Le seul symbole national qu’il nous sera donné d’apercevoir est un discret drapeau sud-africain, référence à la nationalité du réalisateur, peint sur la carlingue de la navette des mercenaires. Ainsi, la ministre de la Défense (Jodie Foster) décide elle-même de ce qui constitue un acte de guerre, s’arrogeant les pleins pouvoirs et révélant la mascarade qu’est l’existence d’un grand conseil chargé de décider du devenir d’Elysium. Elle s’entend d’ailleurs avec un industriel de l’armement pour institutionnaliser sa prise de pouvoir, symbolisant ainsi la vacuité des institutions de cette terre future et le poids de l’économique.

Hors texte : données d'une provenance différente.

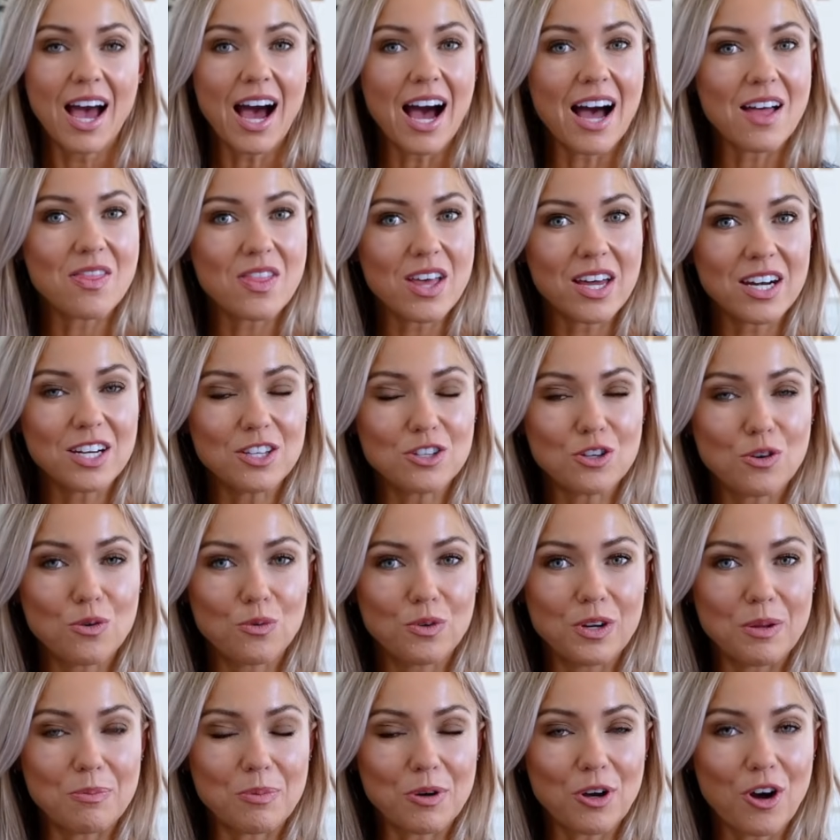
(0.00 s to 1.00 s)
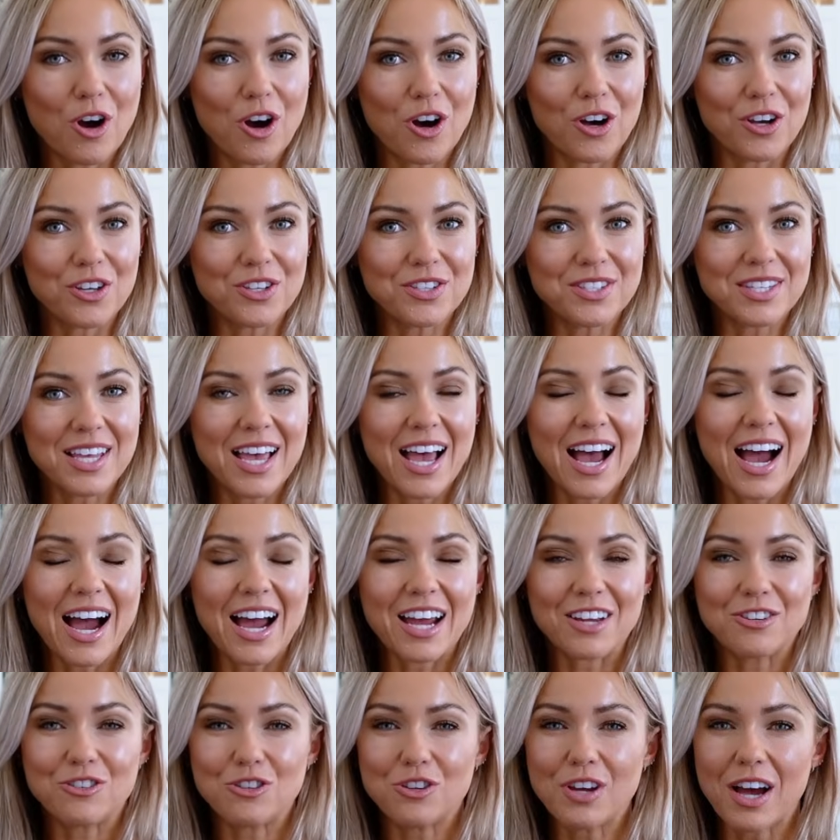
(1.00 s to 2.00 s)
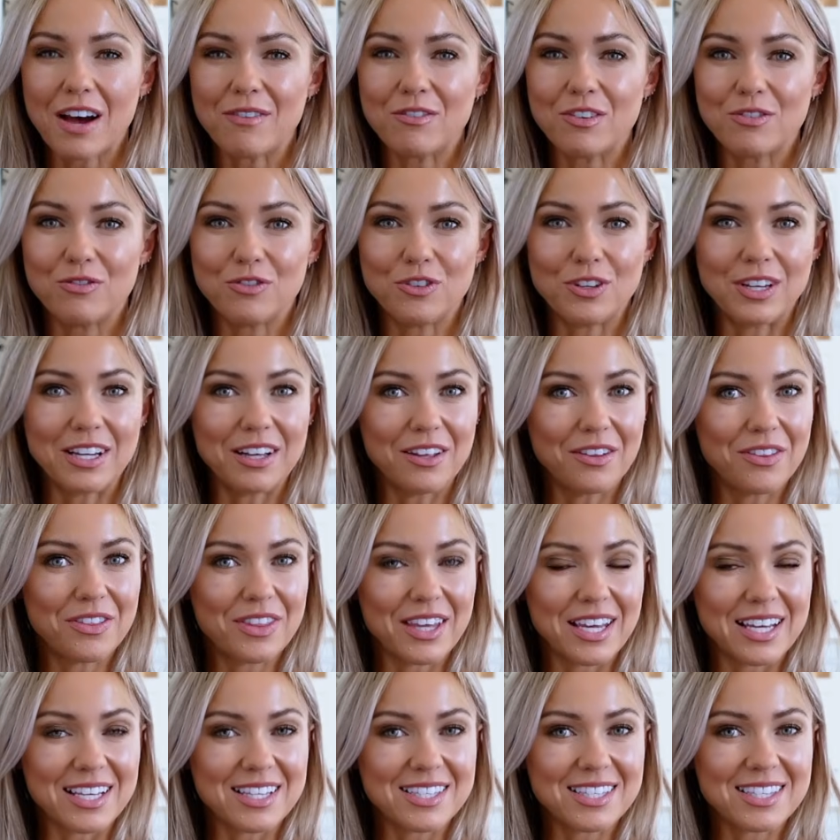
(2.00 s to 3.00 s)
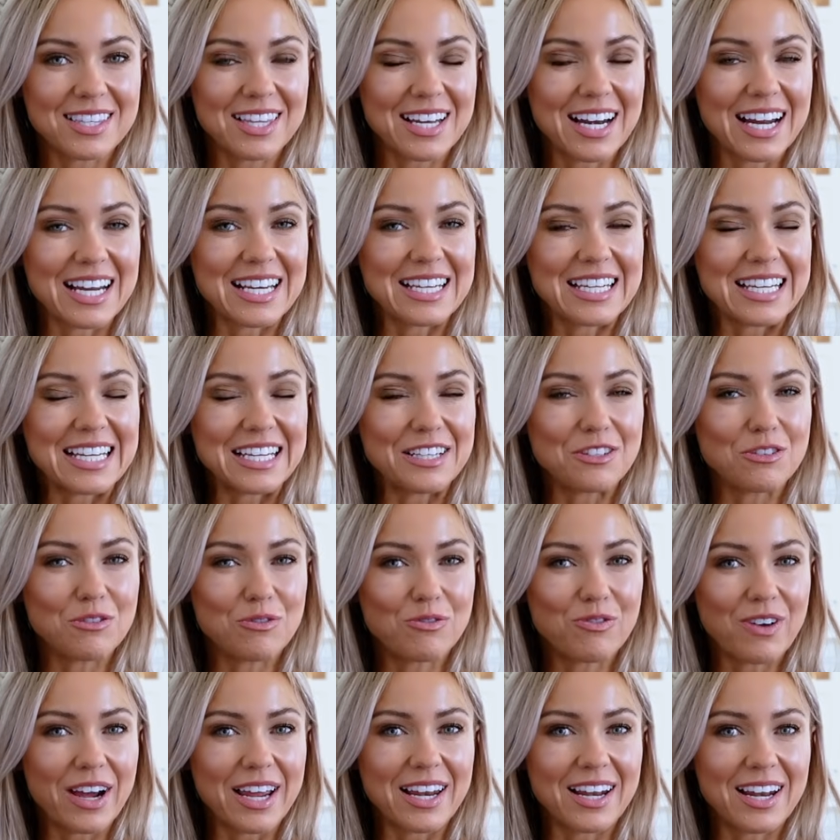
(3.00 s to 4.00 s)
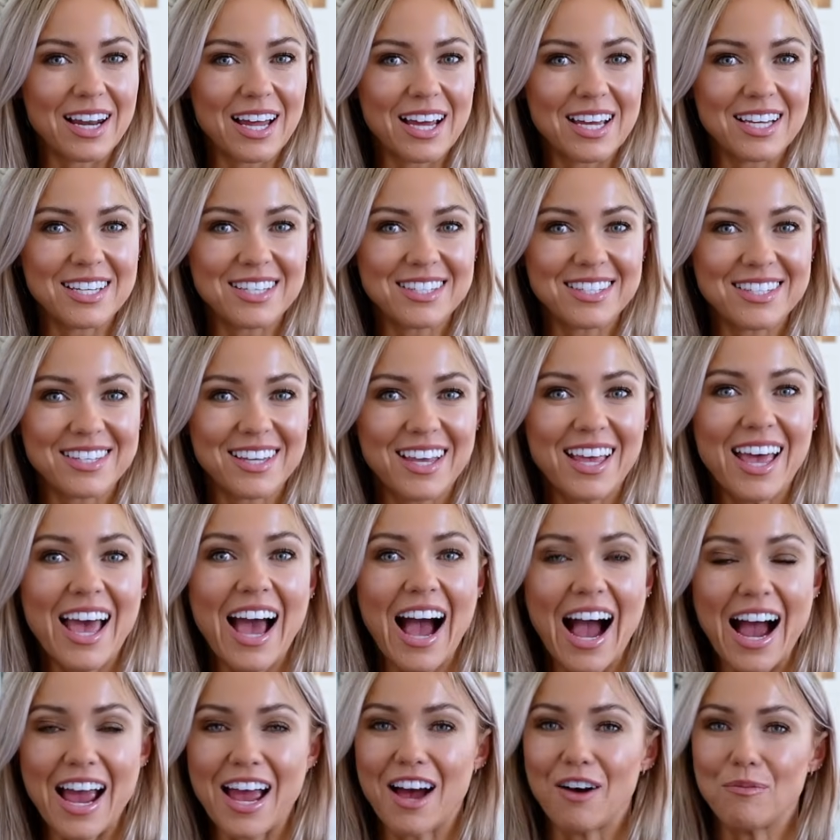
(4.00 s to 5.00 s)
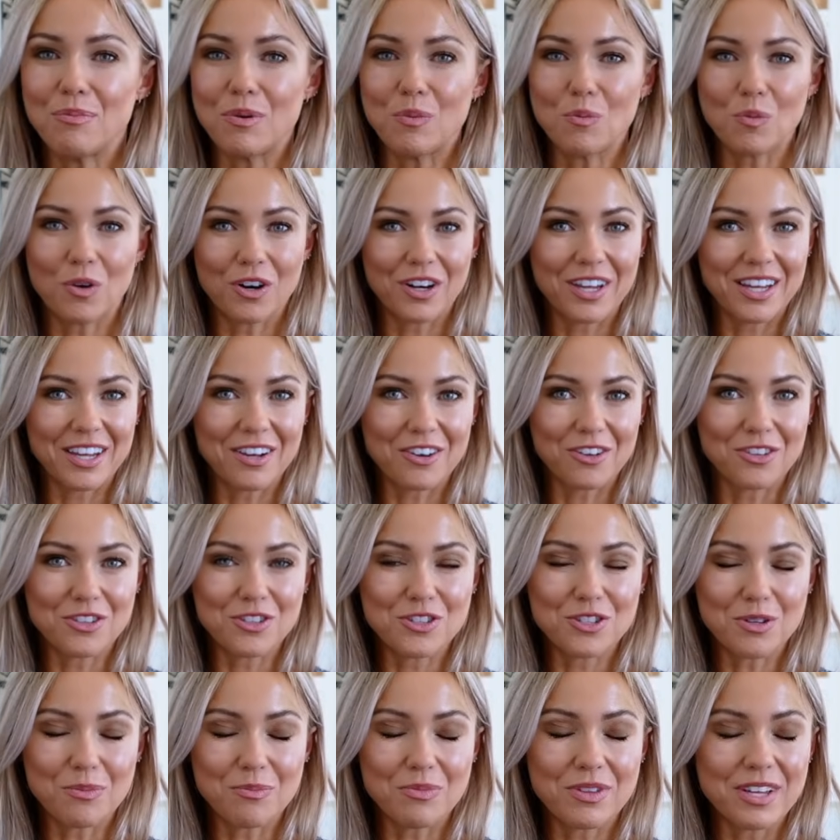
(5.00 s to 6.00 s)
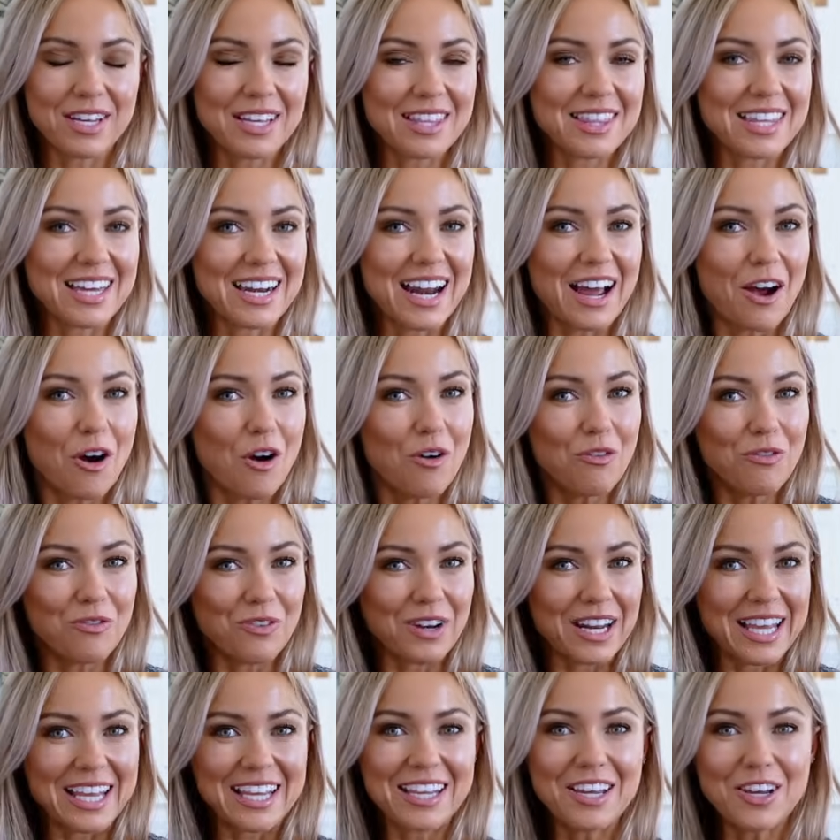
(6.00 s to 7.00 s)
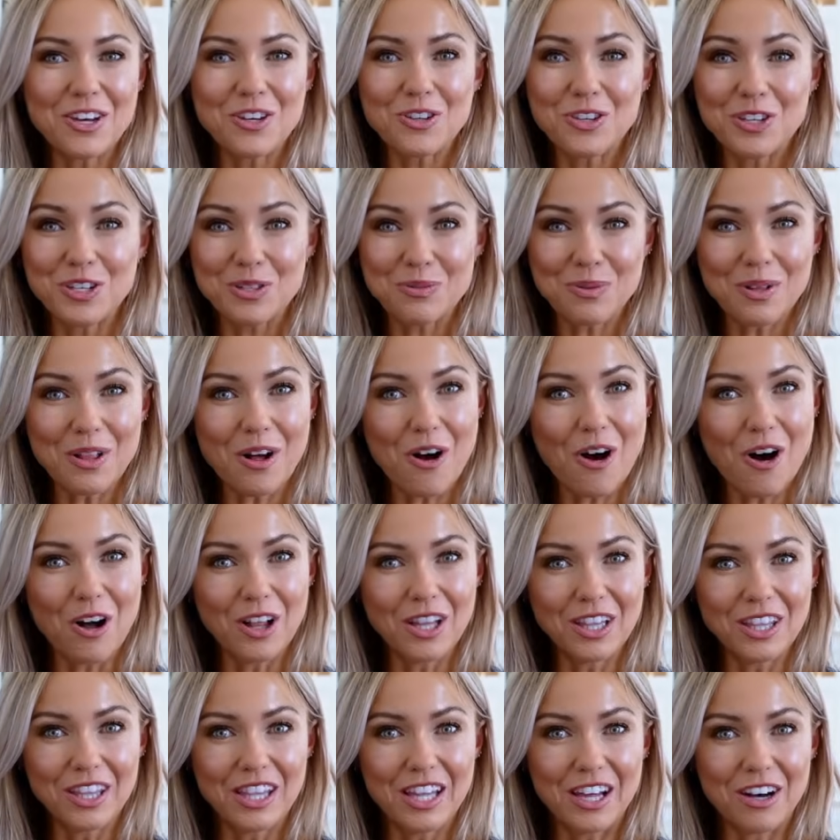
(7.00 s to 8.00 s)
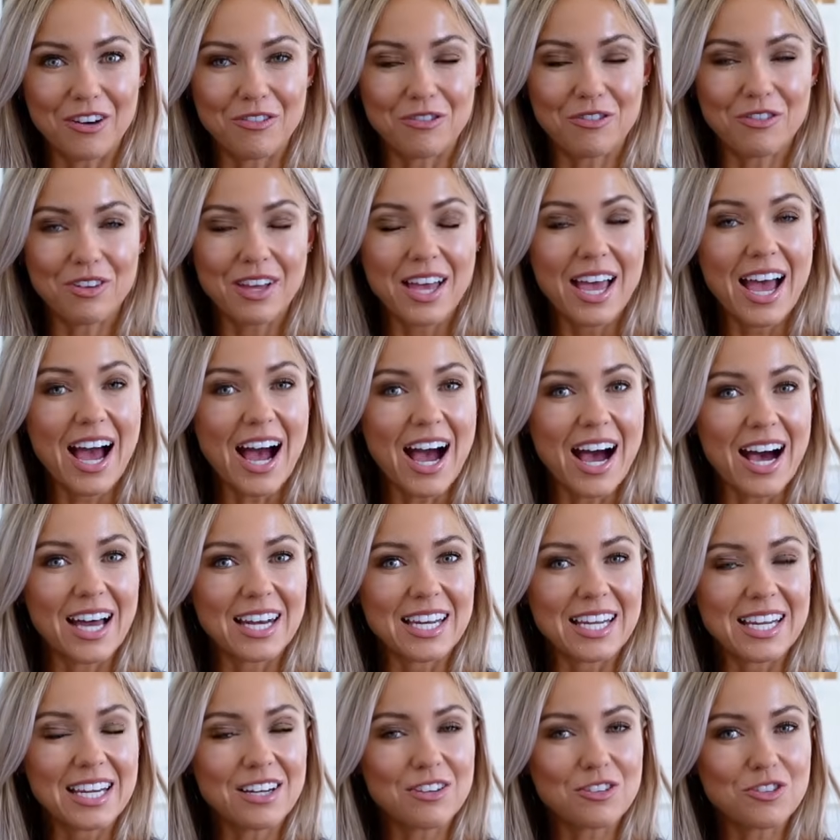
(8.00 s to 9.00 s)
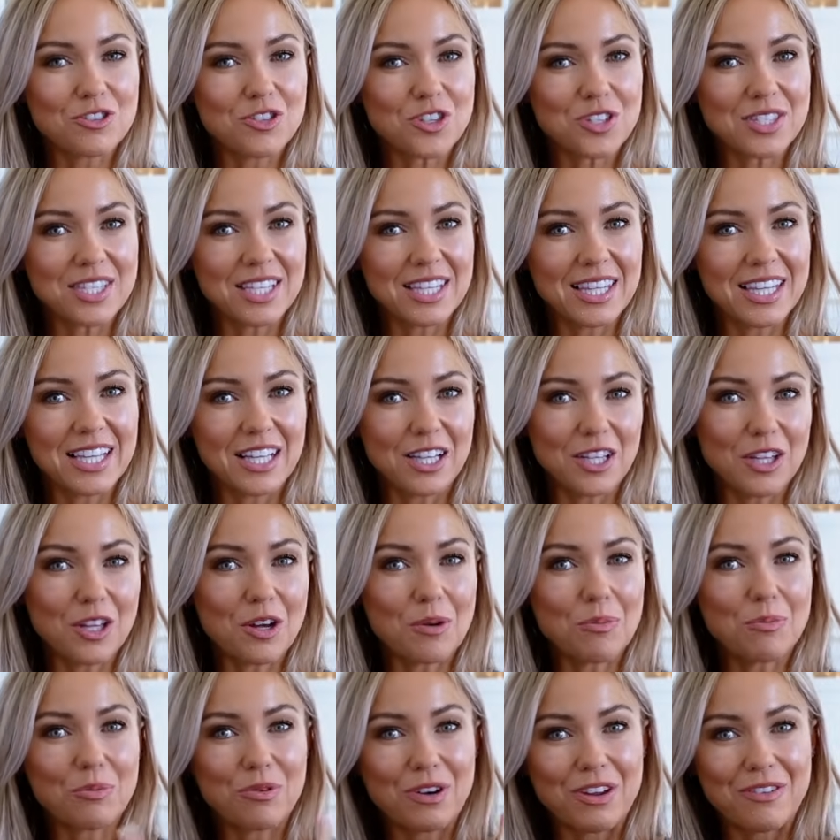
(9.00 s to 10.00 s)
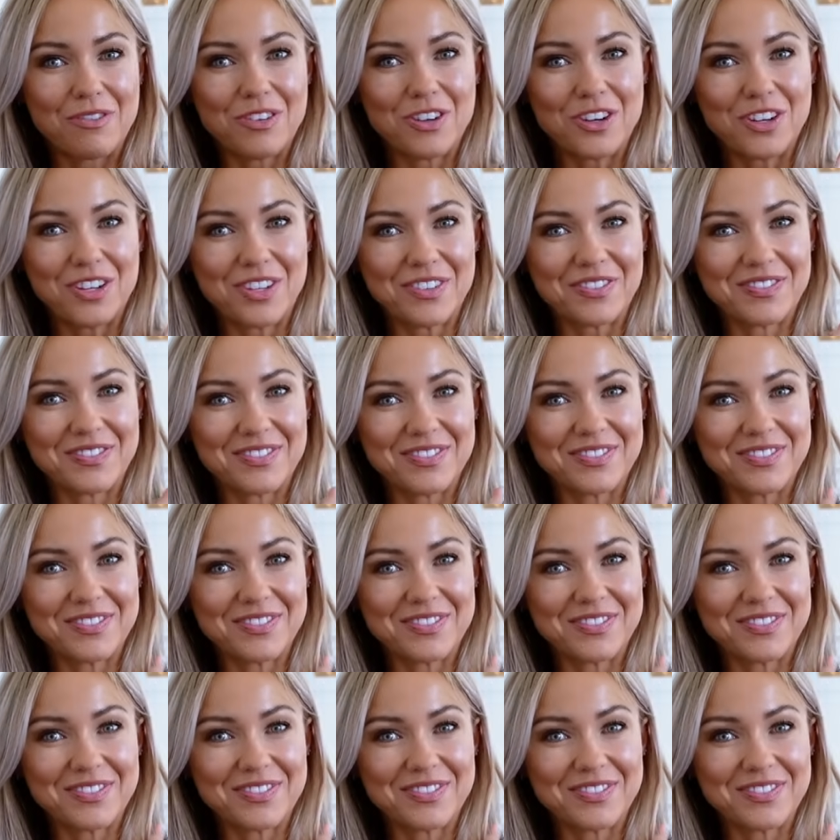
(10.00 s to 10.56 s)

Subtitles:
And that is only because I do have a few little things that I need to finalize. I have been working on something that hopefully you will all love. And here's just a little preview.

La conséquence de la disparition des ordres politiques traditionnels (cités, Etats, empires) au profit d’une oligarchie transnationale est forte: sur la terre de 2154, la guerre n’existe plus, mais la violence est partout.

En effet, la guerre en tant que violence organisée dans un but politique n’a plus de raison d’être : la société présentée dans Elysium est anomique, ultra-individualiste, et orientée vers la survie. Les organisations politiques ont disparu pour laisser la place à des interactions entre individus incapables de s’organiser afin de mener une action collective. Cette société rappelle l’analyse d’Hannah Arendt qui avançait que le totalitarisme se caractérise par l’absence de politique (comprise comme la capacité pour les individus de délibérer et d’agir collectivement) plutôt que par un trop-plein de politique qui aurait envahi la société et l’Etat, ce qui constituait à l’époque l’explication dominante du nazisme et du stalinisme. L’Homme n’est ainsi plus « l’animal politique » aristotélicien, mais est réduit à sa biologie, et donc un animal comme les autres. Il n’est d’ailleurs pas anodin que le film se centre sur les défaillances de cette biologie en évoquant les soins médicaux : sans politique (et donc sans capacité d’action collective), les Hommes ne peuvent plus que se concentrer sur leur organisme.

Le maintien de cet ordre a-politique est rendu possible par la généralisation des instruments de contrôle,

et le film donne à voir les principales angoisses occidentales générées par la technologie : drones, robots autonomes, piratage de données, cyborgs post-humains, etc. Mais ce que cette technologie permet, c’est un contrôle très précis des populations appauvries : c’est le stade ultime du bio-pouvoir analysé par Michel Foucault. Les corps et les âmes sont « disciplinés » par les possibilités offertes par la domination technologique et, sans l’intermédiation de la politique, l’homme est seul face au pouvoir, ce qui se traduit par une violence généralisée. Le seul moyen que trouvera le héros de contrecarrer ce bio-pouvoir est d’y céder lui-même en devenant un cyborg, ce qui lui permet d’améliorer ses capacités physiques.

Elysium est ainsi, presque malgré son réalisateur, une réflexion au final très intéressante sur le résultat de la convergence possible entre un ordre économique néo-libéral et les nouvelles technologies,

dont le pessimisme n’est pas sans rappeler celui de Christopher Cocker. S’arrêter au message « sécurité sociale » passe à côté de la réflexion centrale du film qui est fondamentalement une analyse de la solitude de l’individu face au pouvoir dans une société dont la politique est absente.